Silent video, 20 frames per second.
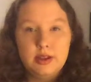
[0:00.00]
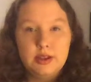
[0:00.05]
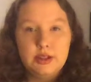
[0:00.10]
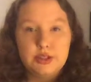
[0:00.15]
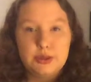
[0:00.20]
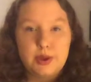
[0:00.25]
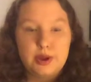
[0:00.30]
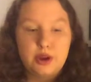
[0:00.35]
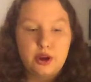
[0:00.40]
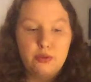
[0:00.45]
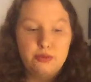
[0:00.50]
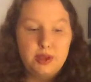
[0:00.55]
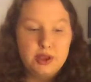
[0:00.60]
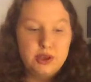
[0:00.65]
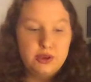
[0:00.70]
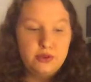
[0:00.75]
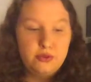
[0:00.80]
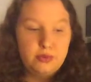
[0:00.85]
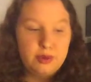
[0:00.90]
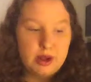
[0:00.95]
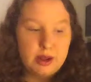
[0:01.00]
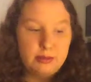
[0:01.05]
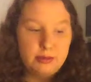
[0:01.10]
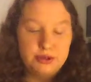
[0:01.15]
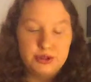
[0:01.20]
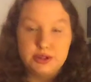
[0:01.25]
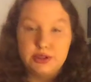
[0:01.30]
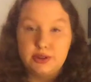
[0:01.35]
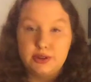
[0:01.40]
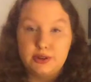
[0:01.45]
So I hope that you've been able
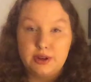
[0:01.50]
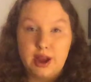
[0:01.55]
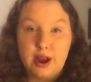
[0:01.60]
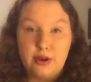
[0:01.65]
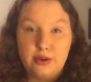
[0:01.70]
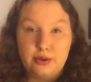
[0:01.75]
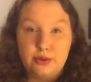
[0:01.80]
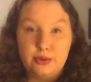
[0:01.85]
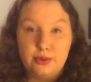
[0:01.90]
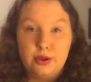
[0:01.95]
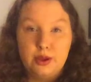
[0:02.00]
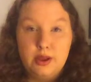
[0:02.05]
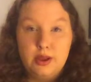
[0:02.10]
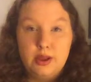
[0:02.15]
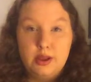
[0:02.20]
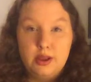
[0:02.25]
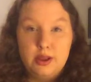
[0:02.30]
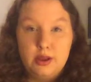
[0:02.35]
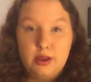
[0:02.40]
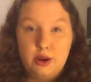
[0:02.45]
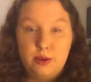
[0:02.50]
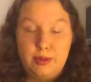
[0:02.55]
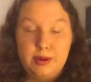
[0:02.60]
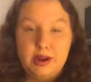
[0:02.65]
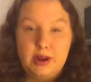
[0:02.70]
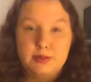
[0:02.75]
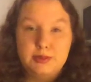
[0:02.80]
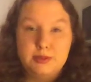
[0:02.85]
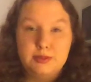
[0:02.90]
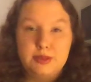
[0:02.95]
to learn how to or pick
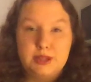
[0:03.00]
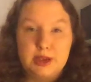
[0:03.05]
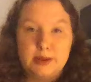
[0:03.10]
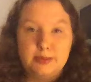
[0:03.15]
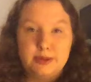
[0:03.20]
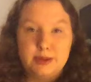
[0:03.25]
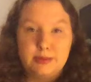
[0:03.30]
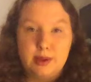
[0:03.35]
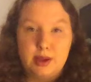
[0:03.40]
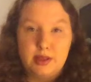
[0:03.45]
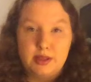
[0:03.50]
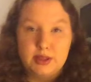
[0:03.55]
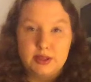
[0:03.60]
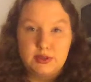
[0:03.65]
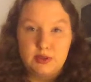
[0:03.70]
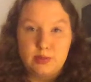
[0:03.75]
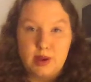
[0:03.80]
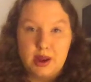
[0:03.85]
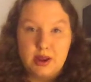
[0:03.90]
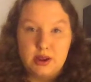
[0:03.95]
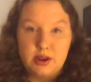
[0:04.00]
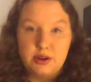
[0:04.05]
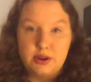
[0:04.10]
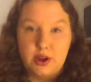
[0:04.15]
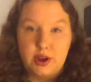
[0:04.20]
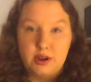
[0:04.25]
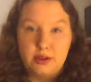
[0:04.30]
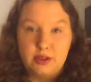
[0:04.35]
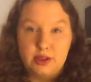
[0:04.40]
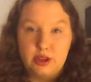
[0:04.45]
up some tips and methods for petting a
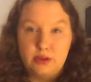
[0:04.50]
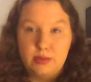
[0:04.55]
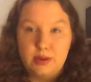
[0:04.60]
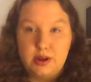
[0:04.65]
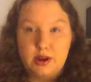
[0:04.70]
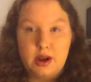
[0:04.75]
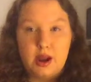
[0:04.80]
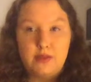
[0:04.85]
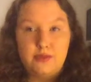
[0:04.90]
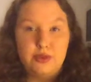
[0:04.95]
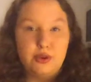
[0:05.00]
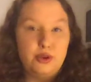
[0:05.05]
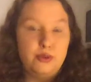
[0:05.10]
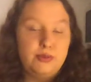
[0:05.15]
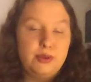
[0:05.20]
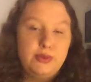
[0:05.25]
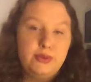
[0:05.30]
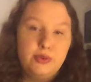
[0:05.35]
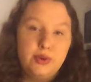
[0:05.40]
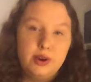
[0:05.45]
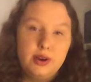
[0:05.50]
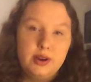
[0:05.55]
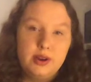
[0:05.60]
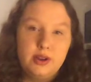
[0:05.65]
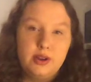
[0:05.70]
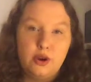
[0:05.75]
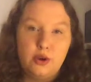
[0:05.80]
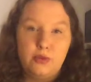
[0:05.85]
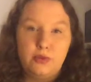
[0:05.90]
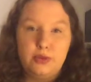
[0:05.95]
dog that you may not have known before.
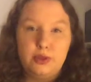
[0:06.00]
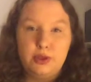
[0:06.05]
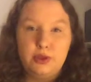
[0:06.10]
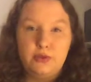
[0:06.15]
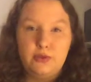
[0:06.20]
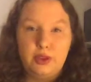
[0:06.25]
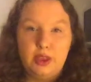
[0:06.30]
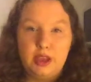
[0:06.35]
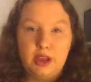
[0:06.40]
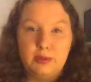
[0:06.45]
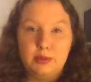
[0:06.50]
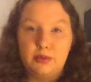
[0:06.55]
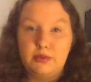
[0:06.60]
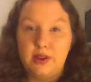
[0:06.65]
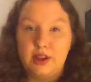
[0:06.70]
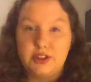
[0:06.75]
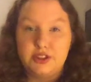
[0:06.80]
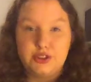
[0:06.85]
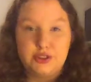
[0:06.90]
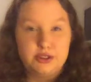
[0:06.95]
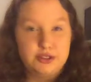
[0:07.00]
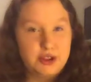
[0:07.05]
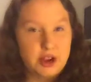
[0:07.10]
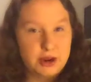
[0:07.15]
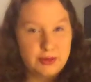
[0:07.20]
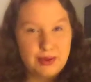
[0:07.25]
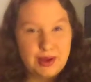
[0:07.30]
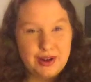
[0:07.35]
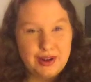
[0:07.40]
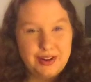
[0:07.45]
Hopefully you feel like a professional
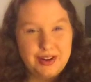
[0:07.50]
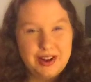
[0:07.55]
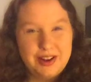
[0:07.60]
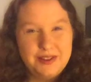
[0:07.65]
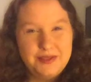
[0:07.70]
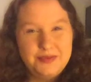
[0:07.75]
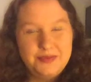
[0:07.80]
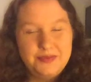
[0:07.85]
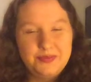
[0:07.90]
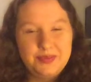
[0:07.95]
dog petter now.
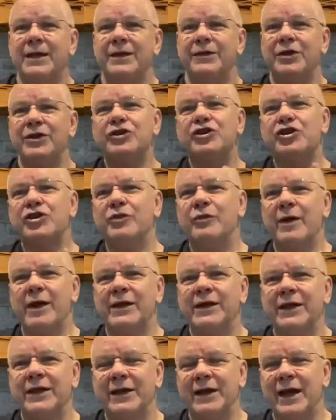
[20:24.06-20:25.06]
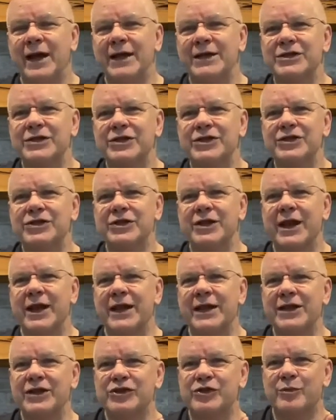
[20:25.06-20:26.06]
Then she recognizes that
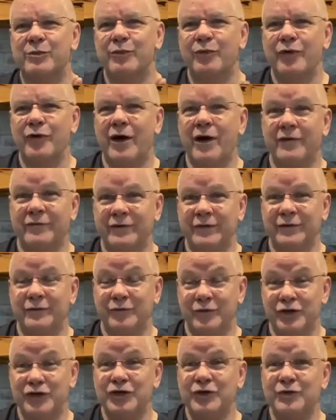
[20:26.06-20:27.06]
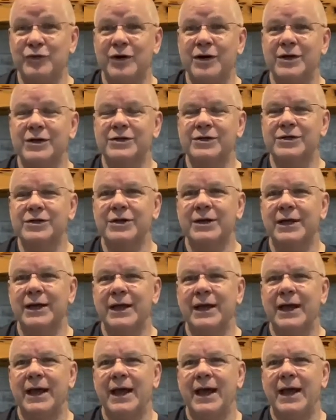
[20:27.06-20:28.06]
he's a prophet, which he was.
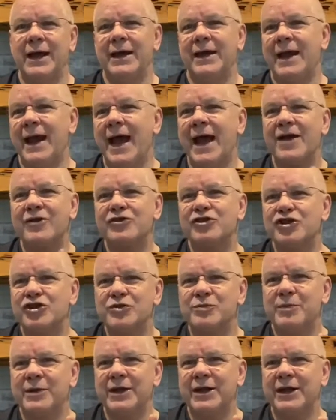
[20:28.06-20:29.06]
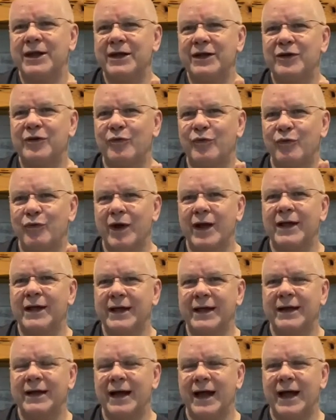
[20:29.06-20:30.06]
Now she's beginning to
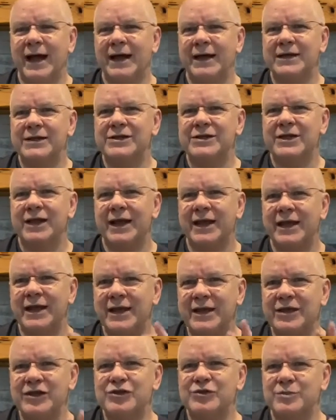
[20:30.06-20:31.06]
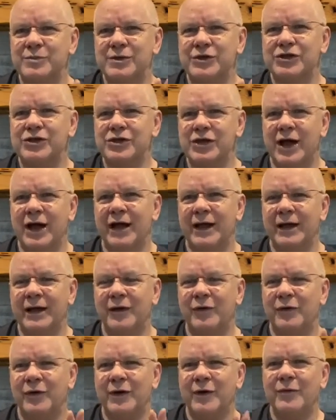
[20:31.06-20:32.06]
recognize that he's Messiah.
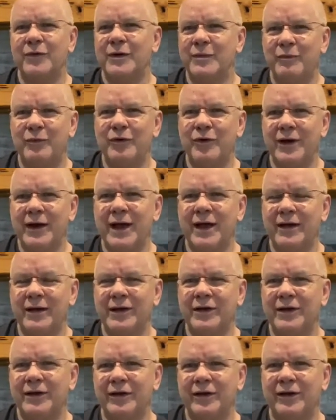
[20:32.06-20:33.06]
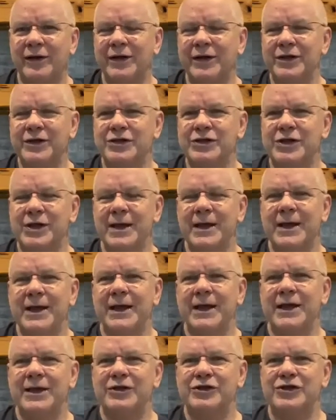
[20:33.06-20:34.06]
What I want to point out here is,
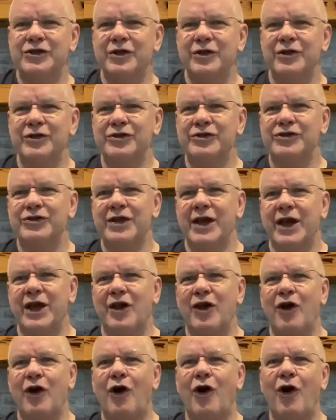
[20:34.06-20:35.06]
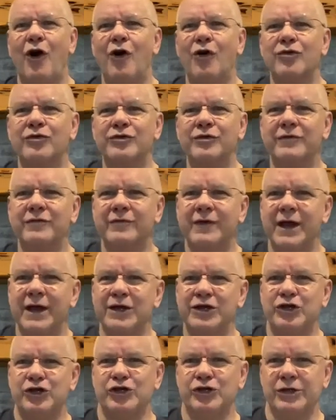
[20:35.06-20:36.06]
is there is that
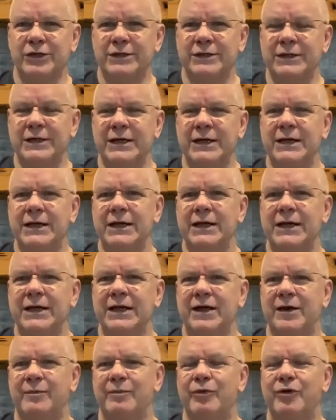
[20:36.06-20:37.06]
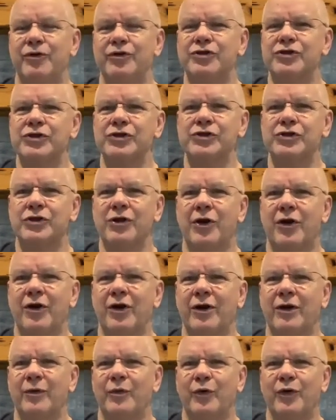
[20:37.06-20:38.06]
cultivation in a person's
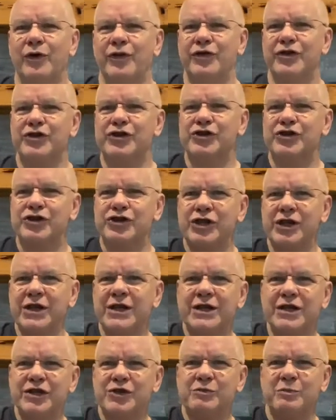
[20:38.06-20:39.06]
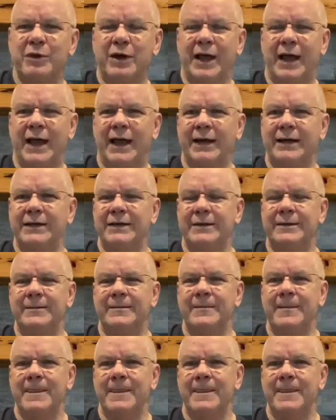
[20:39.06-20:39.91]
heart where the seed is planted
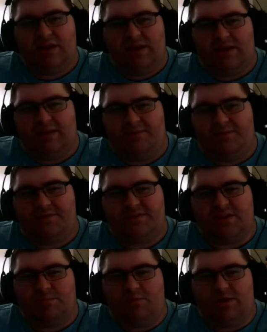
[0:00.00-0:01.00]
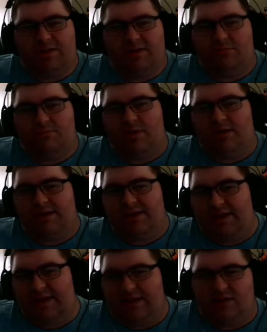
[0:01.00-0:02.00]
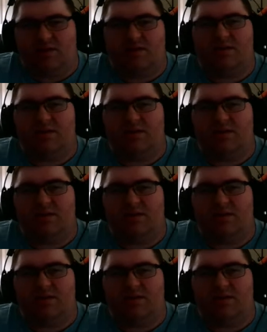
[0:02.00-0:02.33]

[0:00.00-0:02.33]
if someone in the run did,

# [Problem statement]
For this exercise, give the listing again exactly as written, with the pictures omitted.

# [Task answer]
Silent video, 20 frames per second.
[0:00.00]
[0:00.05]
[0:00.10]
[0:00.15]
[0:00.20]
[0:00.25]
[0:00.30]
[0:00.35]
[0:00.40]
[0:00.45]
[0:00.50]
[0:00.55]
[0:00.60]
[0:00.65]
[0:00.70]
[0:00.75]
[0:00.80]
[0:00.85]
[0:00.90]
[0:00.95]
[0:01.00]
[0:01.05]
[0:01.10]
[0:01.15]
[0:01.20]
[0:01.25]
[0:01.30]
[0:01.35]
[0:01.40]
[0:01.45]
So I hope that you've been able
[0:01.50]
[0:01.55]
[0:01.60]
[0:01.65]
[0:01.70]
[0:01.75]
[0:01.80]
[0:01.85]
[0:01.90]
[0:01.95]
[0:02.00]
[0:02.05]
[0:02.10]
[0:02.15]
[0:02.20]
[0:02.25]
[0:02.30]
[0:02.35]
[0:02.40]
[0:02.45]
[0:02.50]
[0:02.55]
[0:02.60]
[0:02.65]
[0:02.70]
[0:02.75]
[0:02.80]
[0:02.85]
[0:02.90]
[0:02.95]
to learn how to or pick
[0:03.00]
[0:03.05]
[0:03.10]
[0:03.15]
[0:03.20]
[0:03.25]
[0:03.30]
[0:03.35]
[0:03.40]
[0:03.45]
[0:03.50]
[0:03.55]
[0:03.60]
[0:03.65]
[0:03.70]
[0:03.75]
[0:03.80]
[0:03.85]
[0:03.90]
[0:03.95]
[0:04.00]
[0:04.05]
[0:04.10]
[0:04.15]
[0:04.20]
[0:04.25]
[0:04.30]
[0:04.35]
[0:04.40]
[0:04.45]
up some tips and methods for petting a
[0:04.50]
[0:04.55]
[0:04.60]
[0:04.65]
[0:04.70]
[0:04.75]
[0:04.80]
[0:04.85]
[0:04.90]
[0:04.95]
[0:05.00]
[0:05.05]
[0:05.10]
[0:05.15]
[0:05.20]
[0:05.25]
[0:05.30]
[0:05.35]
[0:05.40]
[0:05.45]
[0:05.50]
[0:05.55]
[0:05.60]
[0:05.65]
[0:05.70]
[0:05.75]
[0:05.80]
[0:05.85]
[0:05.90]
[0:05.95]
dog that you may not have known before.
[0:06.00]
[0:06.05]
[0:06.10]
[0:06.15]
[0:06.20]
[0:06.25]
[0:06.30]
[0:06.35]
[0:06.40]
[0:06.45]
[0:06.50]
[0:06.55]
[0:06.60]
[0:06.65]
[0:06.70]
[0:06.75]
[0:06.80]
[0:06.85]
[0:06.90]
[0:06.95]
[0:07.00]
[0:07.05]
[0:07.10]
[0:07.15]
[0:07.20]
[0:07.25]
[0:07.30]
[0:07.35]
[0:07.40]
[0:07.45]
Hopefully you feel like a professional
[0:07.50]
[0:07.55]
[0:07.60]
[0:07.65]
[0:07.70]
[0:07.75]
[0:07.80]
[0:07.85]
[0:07.90]
[0:07.95]
dog petter now.
[20:24.06-20:25.06]
[20:25.06-20:26.06]
Then she recognizes that
[20:26.06-20:27.06]
[20:27.06-20:28.06]
he's a prophet, which he was.
[20:28.06-20:29.06]
[20:29.06-20:30.06]
Now she's beginning to
[20:30.06-20:31.06]
[20:31.06-20:32.06]
recognize that he's Messiah.
[20:32.06-20:33.06]
[20:33.06-20:34.06]
What I want to point out here is,
[20:34.06-20:35.06]
[20:35.06-20:36.06]
is there is that
[20:36.06-20:37.06]
[20:37.06-20:38.06]
cultivation in a person's
[20:38.06-20:39.06]
[20:39.06-20:39.91]
heart where the seed is planted
[0:00.00-0:01.00]
[0:01.00-0:02.00]
[0:02.00-0:02.33]

[0:00.00-0:02.33]
if someone in the run did,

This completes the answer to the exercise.